2019/4/29 月曜日

あ あ 料 治 統 括

Filed under: ブログ — admin @ 13:25:07

               愛媛県更生保護会施設長 松田辰夫
 犯罪を犯した人たちは,刑務所を出所した時から,仮釈放の対象者として,また,更生緊急保護の対象者として,あるいは,裁判が終わった時から,保護観察付執行猶予者などとして,再び犯罪を犯す可能性がある実社会の中で,社会からの拒絶反応を感じつつ,自助努力により,保護観察を受けながら自立更生の道を歩んでいかなくてはなりませんが,しかし,このようなことは,容易なことではなく,したがって,それら犯罪を犯した人たちが長く苦しい努力を続けていかなければならないことは,疑いないところであろうと思われます。そうした中で,そのような更生への努力を促し,更生を遂げさせるという困難な保護観察の仕事を民間人として行っているのが保護司であり,保護司の委嘱を受けている更生保護施設職員等であります。
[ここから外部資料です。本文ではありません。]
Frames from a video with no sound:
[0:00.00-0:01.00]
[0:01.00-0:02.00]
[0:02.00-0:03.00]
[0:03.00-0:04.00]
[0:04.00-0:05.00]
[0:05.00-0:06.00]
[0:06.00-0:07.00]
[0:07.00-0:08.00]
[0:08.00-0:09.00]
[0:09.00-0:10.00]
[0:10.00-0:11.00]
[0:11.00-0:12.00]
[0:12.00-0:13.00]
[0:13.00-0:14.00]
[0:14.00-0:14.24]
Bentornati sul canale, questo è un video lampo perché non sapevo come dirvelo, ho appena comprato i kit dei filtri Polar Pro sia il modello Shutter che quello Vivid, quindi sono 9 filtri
 しかし,そうした困難な保護観察に携わることは,時に,心理的に不安定な対象者や危険性の強い対象者に加え,普段経験したことのない厳しい難局などにぶつかると,携わる者自らが気がくじけ,対処方法が分からなくなって,バーンアウトしてしまうことがあります。そのような時に,国家公務員として,民間の更生保護施設職員等をも含む保護司と協働して保護観察を行う国の職員に,更生保護に関する専門的知識及び技術を有する保護観察官がいます。どのような困難な事案等にも背を向けることなく,避けて通れない課題等にも正面から真剣に向き合って,民間人(保護司等)にアドバイスをし,彼らを励まし,勇気づけ,いろんな意味でスーパービジョンを行ってくれる保護観察官が存在することは,言わば当然であるとは言え,本当に有り難く,感謝して余りあるものがあります。専門的な知識と技術とともに豊富な経験を有している保護観察官が,その専門性及び積極性等を発揮し,種々困難で新たな事案等に関して,保護司や更生保護施設職員等を全面的にバックアップしてくれることほど,有り難く心強いことはありません。そして,そのような時にこそ,それら保護司等は,苦労は大きくても,更生保護の仕事に前向きに歩を進めて行こうという気持ちになれるものです。
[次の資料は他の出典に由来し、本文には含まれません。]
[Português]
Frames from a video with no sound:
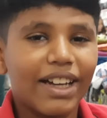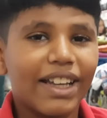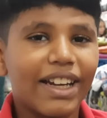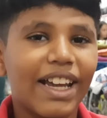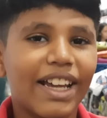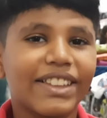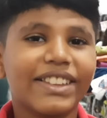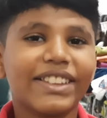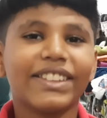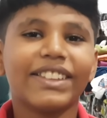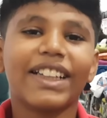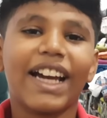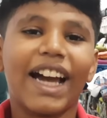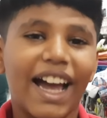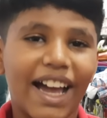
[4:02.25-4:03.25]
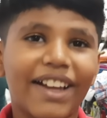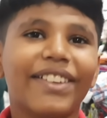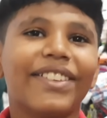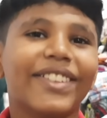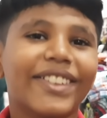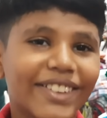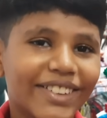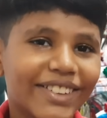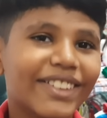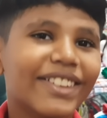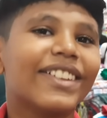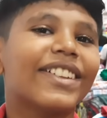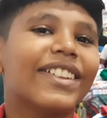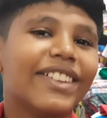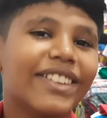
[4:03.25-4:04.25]
Garagem K. Garagem
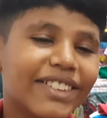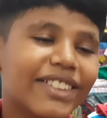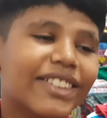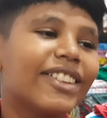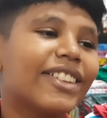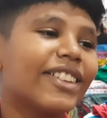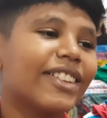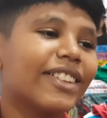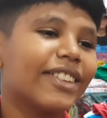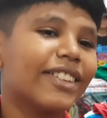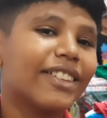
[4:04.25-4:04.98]
K, exatamente.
 この点,本年春の定期人事異動により,松山保護観察所から高知保護観察所に転勤された料治謙一郞統括保護観察官(50歳。以下「料治統括」という。なお,転勤後の役職は企画調整課長。)も,また,そうした保護観察官の一人でした。
 ところで,当保護会(収容保護定員は20人)は,前年度(平成30年度)に収容保護率91.2%を記録しました。この過去最高の実績は,一人でも多くの被保護者を受け入れて,真に更生保護にふさわしい仕事を遂行することを目的に,全職員が一丸となって取り組んだ成果であり,全国的にも高い評価を受けました。しかしながら,このことはまた,私の立場から言えば,指導監督官庁である松山保護観察所,とりわけ,実際の担当者である料治統括の御指導なくしては,成し遂げられなかったところです。
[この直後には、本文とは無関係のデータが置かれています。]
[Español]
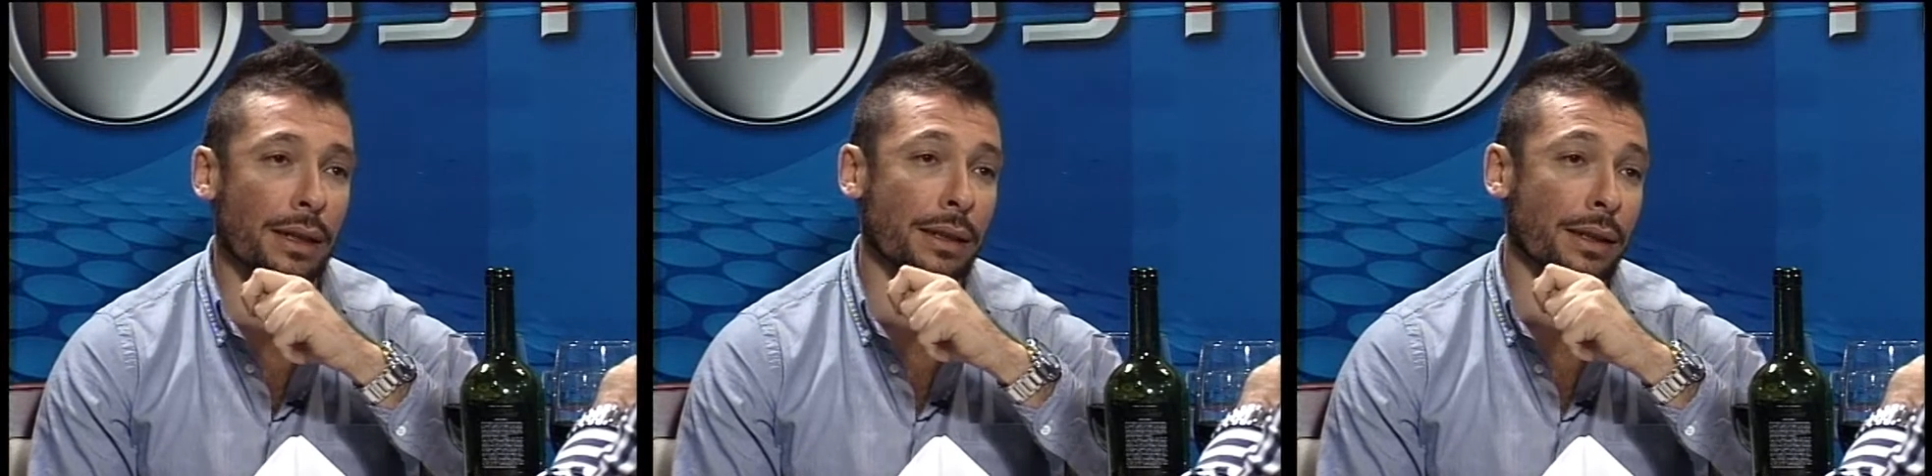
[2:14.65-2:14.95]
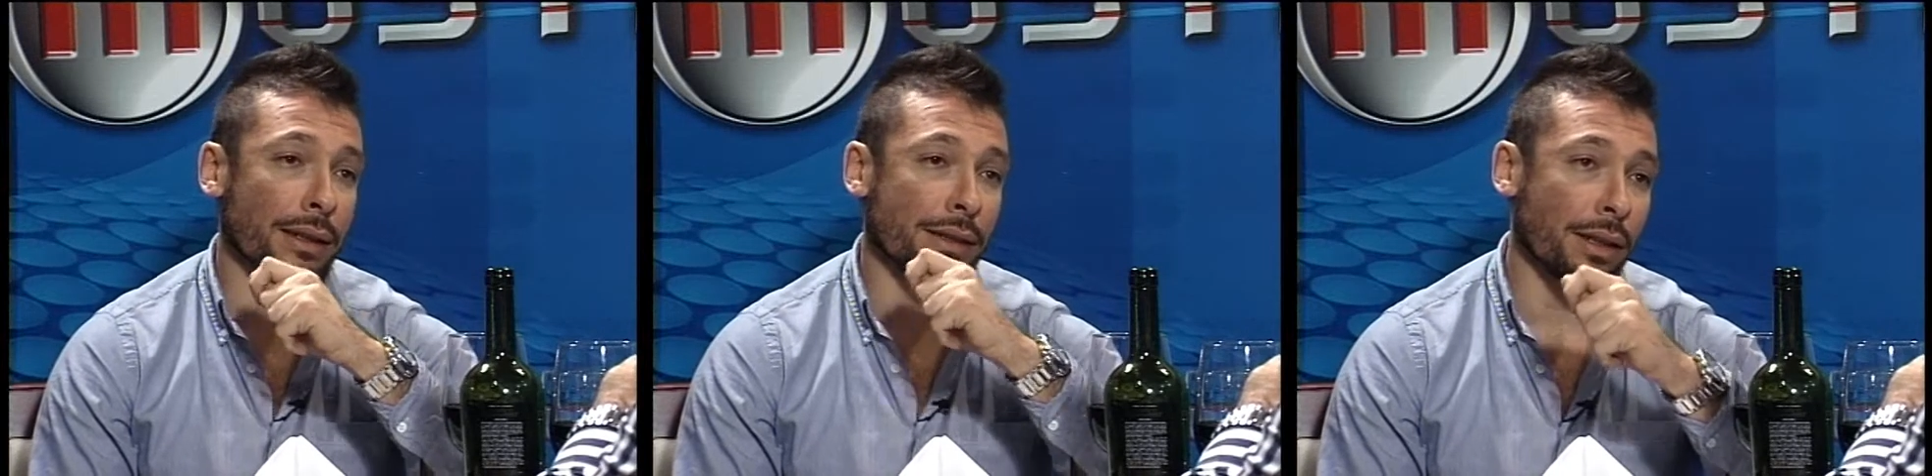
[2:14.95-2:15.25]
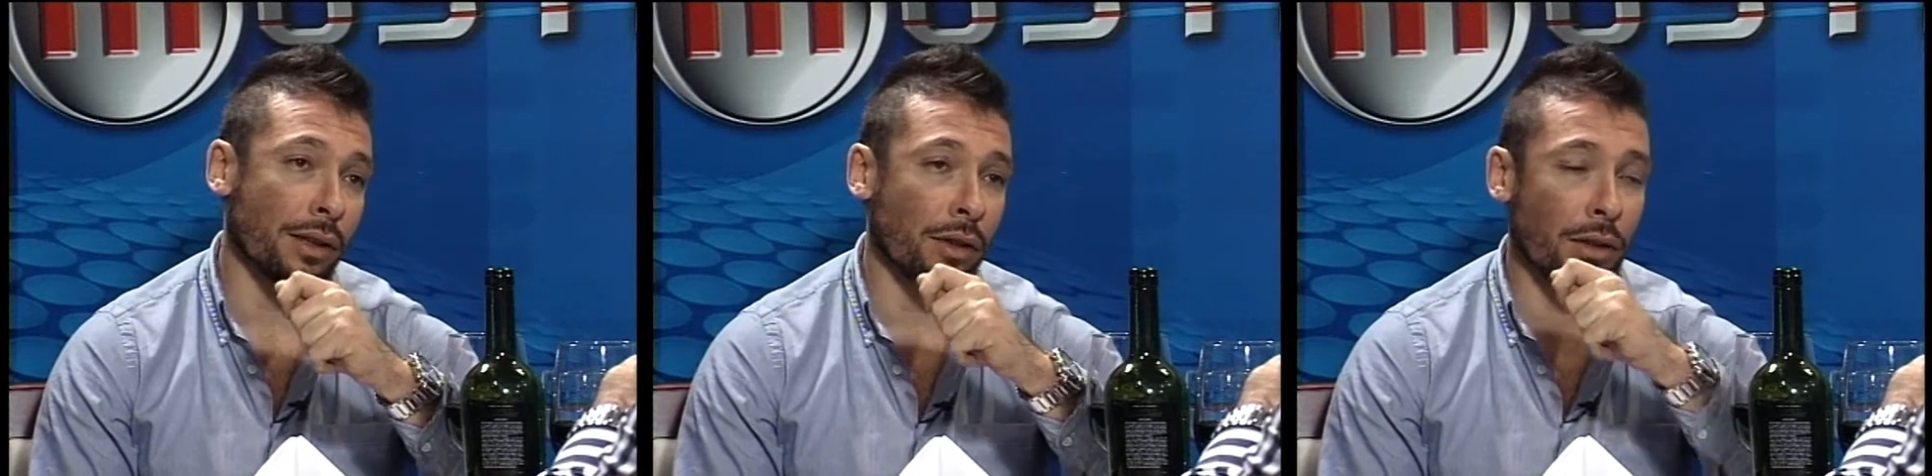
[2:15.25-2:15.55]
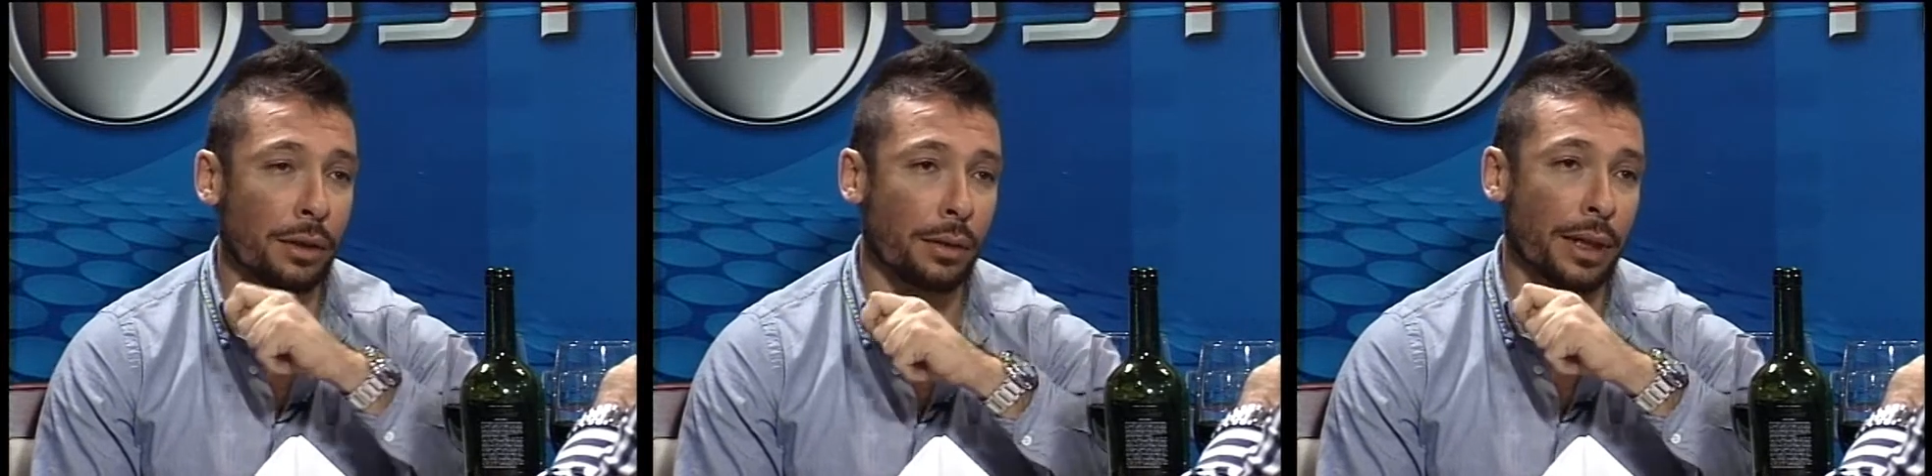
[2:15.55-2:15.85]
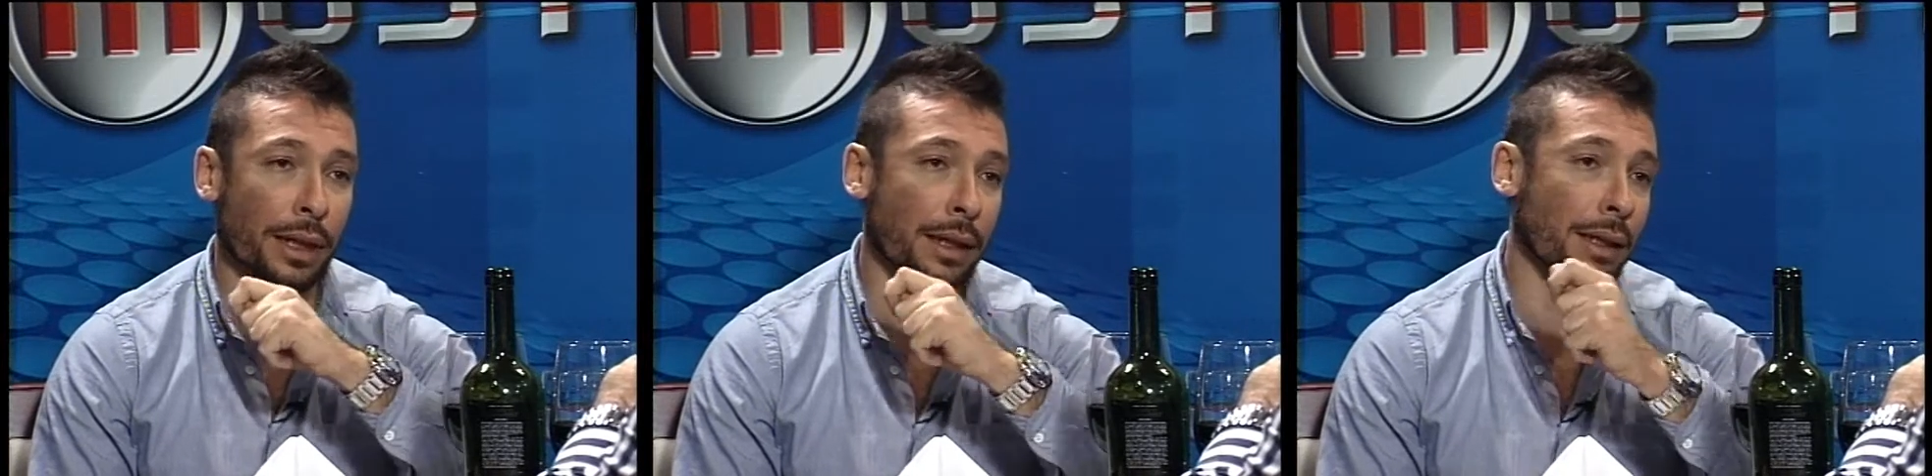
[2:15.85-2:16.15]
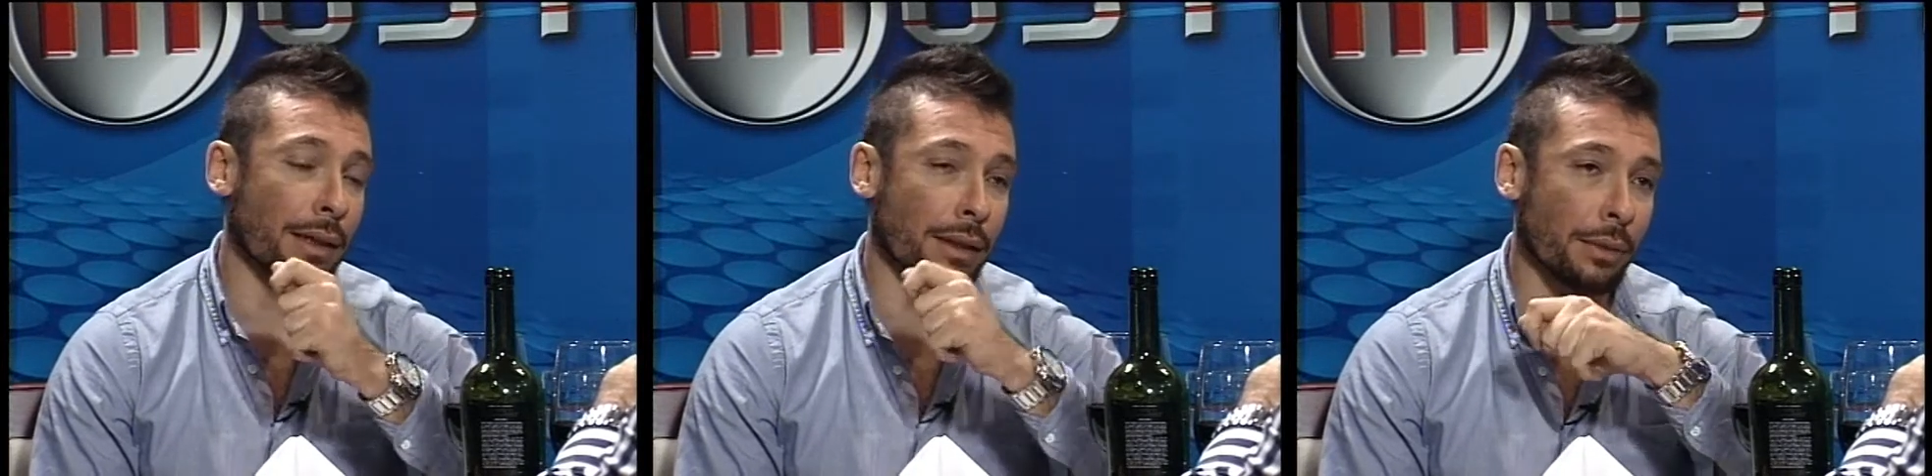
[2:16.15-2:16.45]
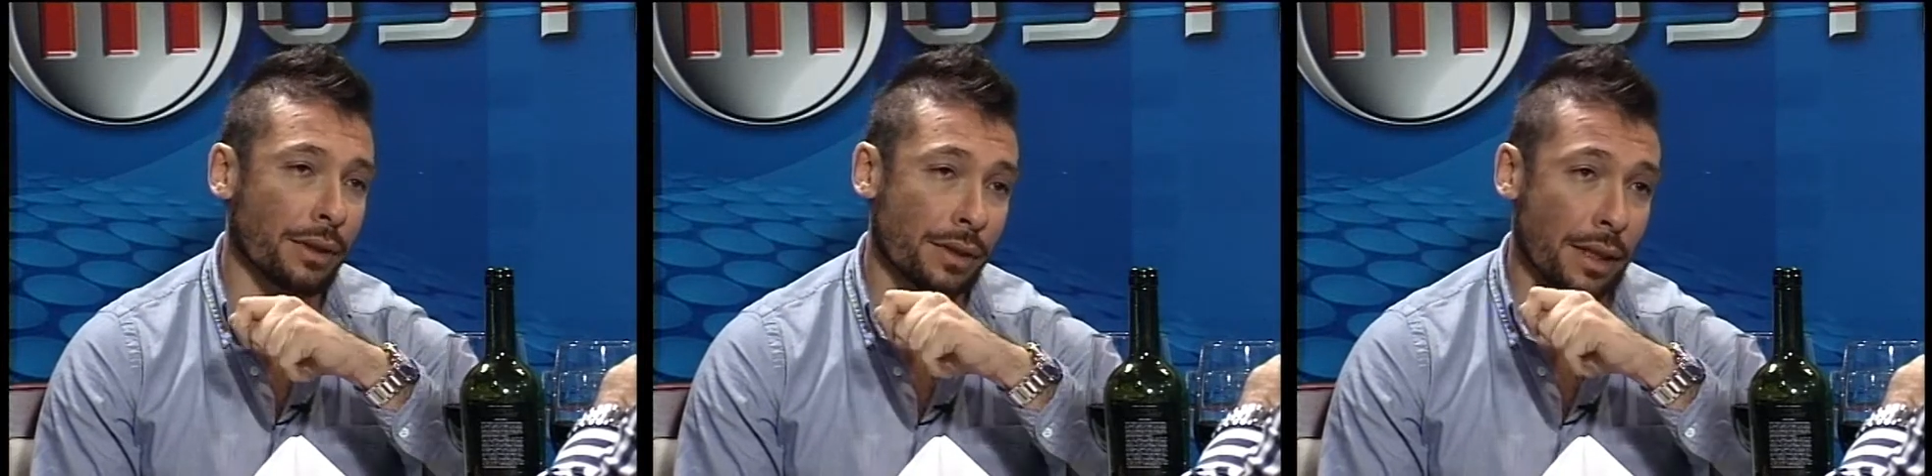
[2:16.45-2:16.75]
entre si era Córdoba o era
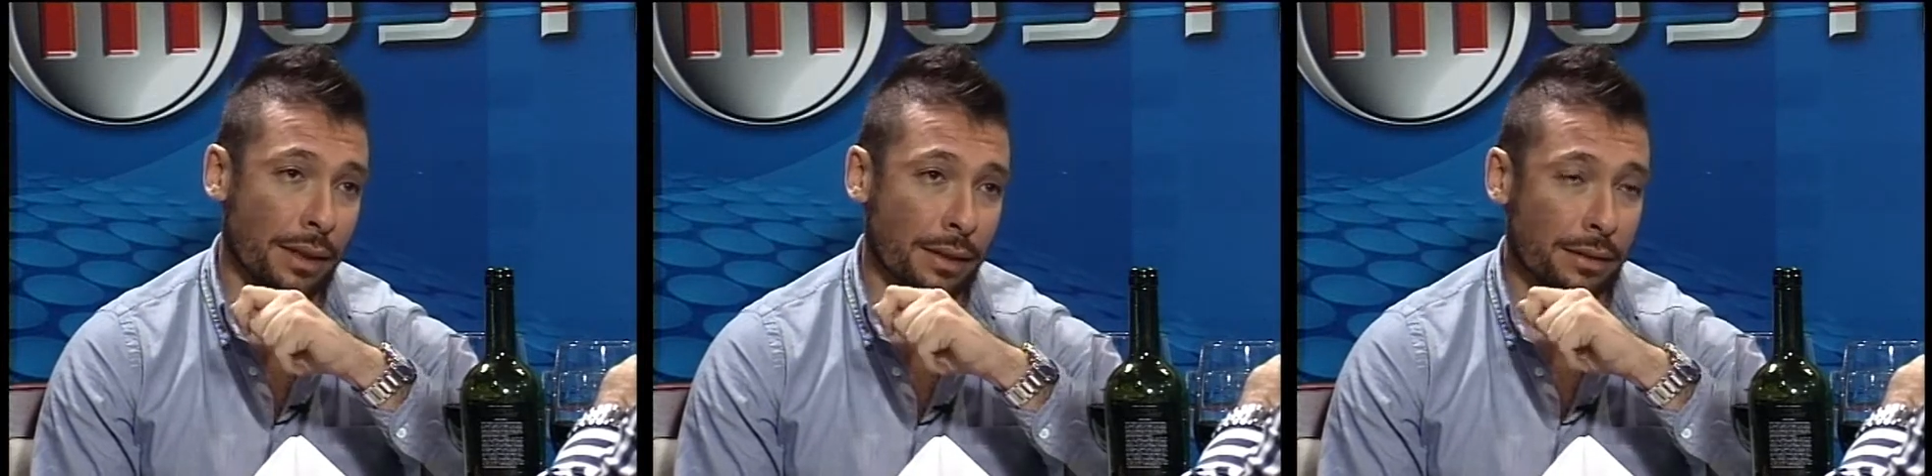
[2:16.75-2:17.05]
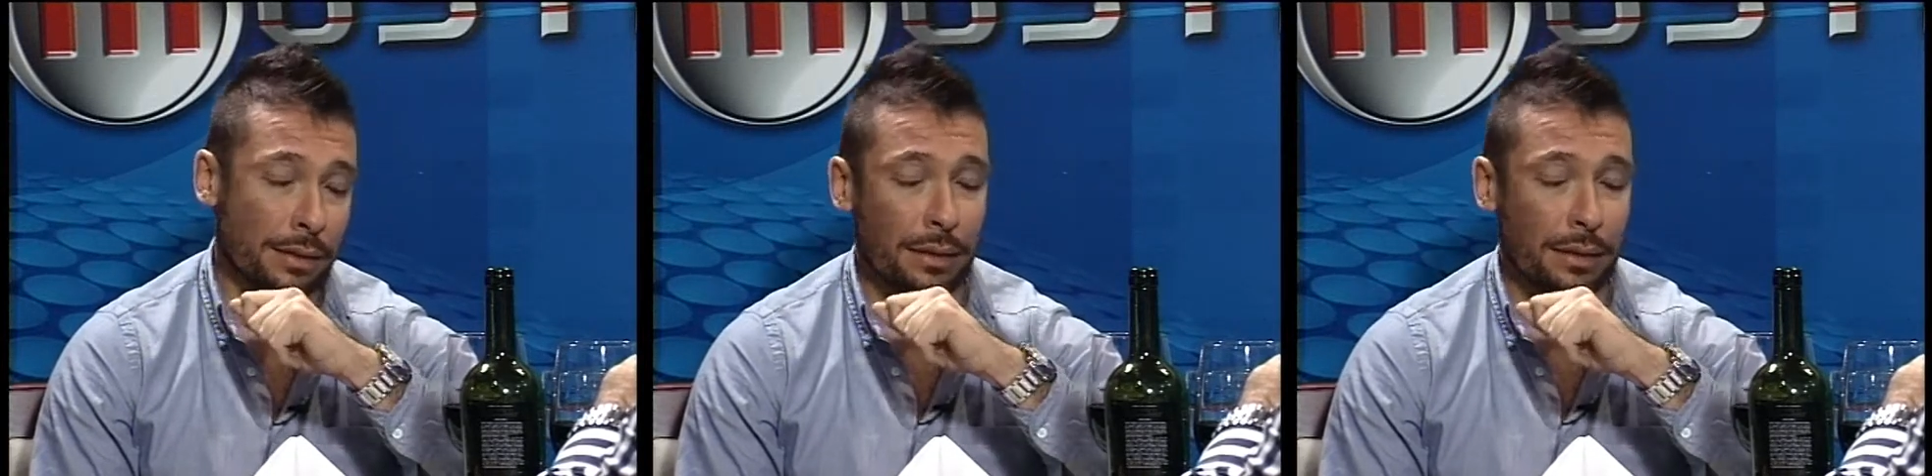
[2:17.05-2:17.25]
Buenos Aires.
 更生保護とは何か,私たちは何のためにこの仕事に就いているのか,一人の被保護者(元犯罪者及び非行少年等)と向き合う姿勢はどうあるべきか,苦労は誰のためにするのか,道を誤った被保護者に正常な社会性の回復を図らせるための仕事に従事する者は,どのような考え方を持ち,どのように行動しなければならないか,地域社会が全ての人々にとって(もとより,元犯罪者等にとっても)安全で住み良い社会となるために,今,ここにいる被保護者一人ひとりの問題性の解決に取り組み,地域の人々が彼らを理解して受け入れてくれるようになるために,私たち更生保護の実務に携わる者は,一つひとつの事案(ケース)をいい加減に扱わず,常に真剣でなければならないことなどを,料治統括は高い志を持って,いつも考えておられました。そして,そのような考え方と似通った私の考え方及び仕事の仕方とその方向性等を常に理解し,尊重し,後押しをしてくれました。このことをあわせ考えると,前記の収容保護率の実績は,ひとえに料治統括のお陰であると言っても過言ではありません。
 このような料治統括と出会って,1年6か月間一緒になって,職員ともども,幾多の問題を克服しながら,幾多の困難な時期を乗り越えて,当保護会が大きく発展と飛躍を遂げていくための仕事ができたことをうれしく思うとともに,大変有り難く思っています。そして,万感の思いを込めて,「ああ料治統括」という感謝の言葉を贈ります。ありがとうございました。新任地での更なる御活躍を祈念いたしております。